Casper Lab

atheo.dev

Pixel Art Studio

Pan, zoom, and explore Casper's room

Full Experience

Swipe or Drag Pan Pinch Zoom

Flip to see fullscreen

Build Overview

Building Casper Lab

A peek in the kitchen

Overview

Casper Lab is a tamagotchi-inspired experience where visitors can watch Casper wander his cozy room and generate new furniture and hats for him using AI. The interesting part is the image generation pipeline: how to take messy user input, turn it into a clean prompt, generate a visually consistent sprite, and process it for use on a transparent canvas.

Try the full experience →. Sign up, earn points, and add items to Casper's world!

Image Generation Pipeline

When a visitor types something like "i want a cool wizard hat", that raw input goes through a two-step AI pipeline before it ever reaches the image model.

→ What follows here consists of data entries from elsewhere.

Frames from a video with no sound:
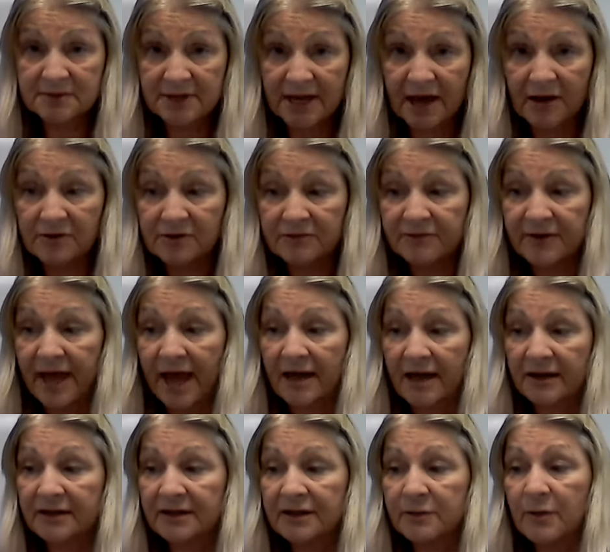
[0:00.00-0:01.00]
town of
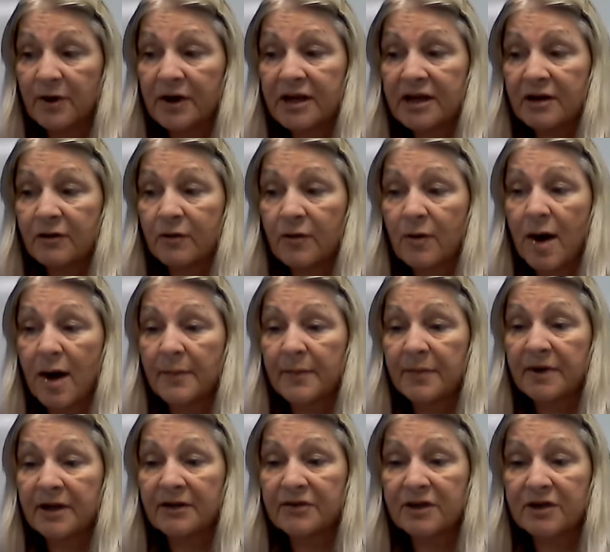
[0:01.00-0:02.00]
Galilee, where he grew
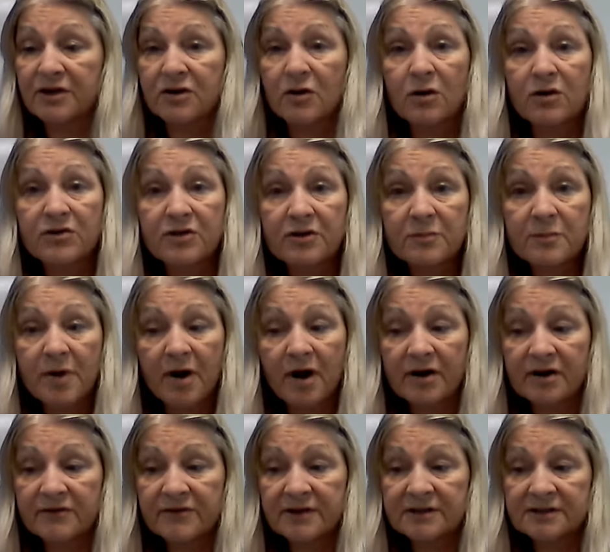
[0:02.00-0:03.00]
up in the northern
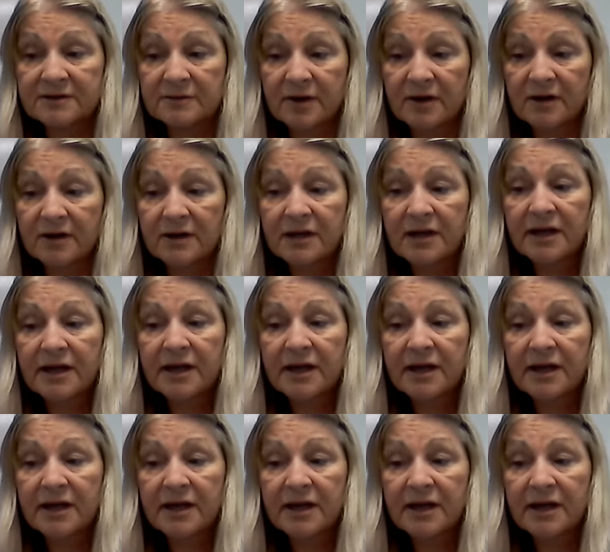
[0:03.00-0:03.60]
part of Israel.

First, GPT-4o-mini extracts and spellchecks the item name. Then that clean name gets slotted into a strict prompt template that enforces visual consistency across all generated items:

# Prompt template enforces uniform pixel art style
SPRITE_PROMPT_TEMPLATE = (
    "Pixel art sprite of {item}, 3/4 view angle, "
    "black outline, white and gray shading only, "
    "chunky pixels, cute tamagotchi style, "
    "solid blue background (#0000FF)"
)

def generate_with_replicate(prompt: str) -> bytes:
    full_prompt = SPRITE_PROMPT_TEMPLATE.format(item=prompt)

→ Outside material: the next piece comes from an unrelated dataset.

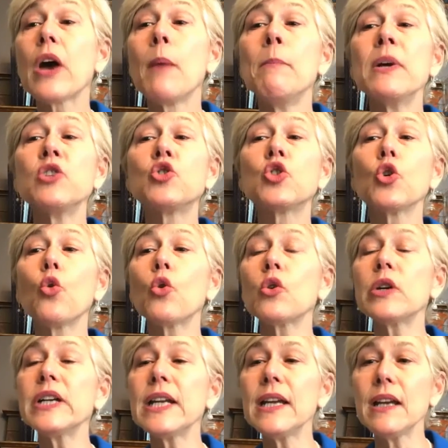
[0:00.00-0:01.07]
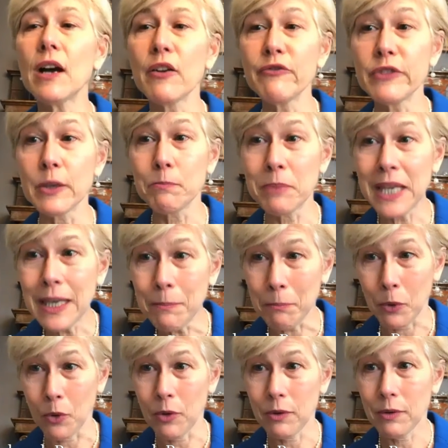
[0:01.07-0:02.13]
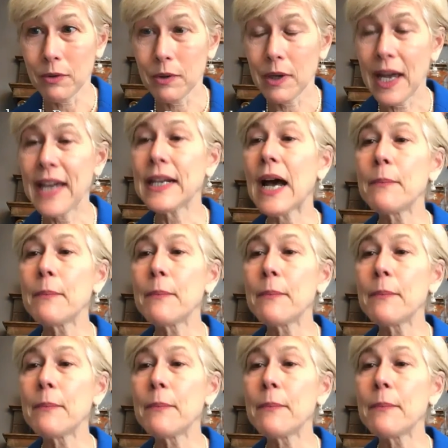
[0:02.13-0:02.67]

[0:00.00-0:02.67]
a majority of the people. And I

    output = replicate.run(
        "google/imagen-4-fast",
        input={
            "prompt": full_prompt,
            "aspect_ratio": "1:1",
            "output_format": "png"
        }
    )
    ...

Every item that comes out of this pipeline looks like it belongs in the same world: same pixel density, same outline style, same color palette.

Uniform Style Through Constraints

What makes AI-generated items look cohesive isn't fine-tuning or LoRA. It's constraining the output. The prompt template forces grayscale-only coloring, black outlines, and a fixed blue background. That blue background isn't aesthetic; it's a chroma key.

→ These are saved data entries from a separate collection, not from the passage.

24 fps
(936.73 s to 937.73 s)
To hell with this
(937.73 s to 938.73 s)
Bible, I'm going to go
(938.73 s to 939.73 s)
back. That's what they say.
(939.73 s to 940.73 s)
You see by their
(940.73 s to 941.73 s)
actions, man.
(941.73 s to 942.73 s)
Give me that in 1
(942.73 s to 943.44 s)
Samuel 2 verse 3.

Client-side JavaScript removes it pixel-by-pixel after the image loads:

const margin = 10;

for (let i = 0; i < data.length; i += 4) {
    const r = data[i];
    const g = data[i + 1];
    const b = data[i + 2];

    // Blue background detection: b > r + margin AND b > g + margin
    // Can't touch grayscale pixels (where r ≈ g ≈ b)
    if (b > r + margin && b > g + margin) {
        data[i + 3] = 0;  // Set alpha to 0 (transparent)
    }
}

Because the sprites are grayscale only, the blue channel in any actual sprite pixel is always roughly equal to red and green. Pure blue (#0000FF) is maximally distant from that, so the algorithm never accidentally erases part of the sprite.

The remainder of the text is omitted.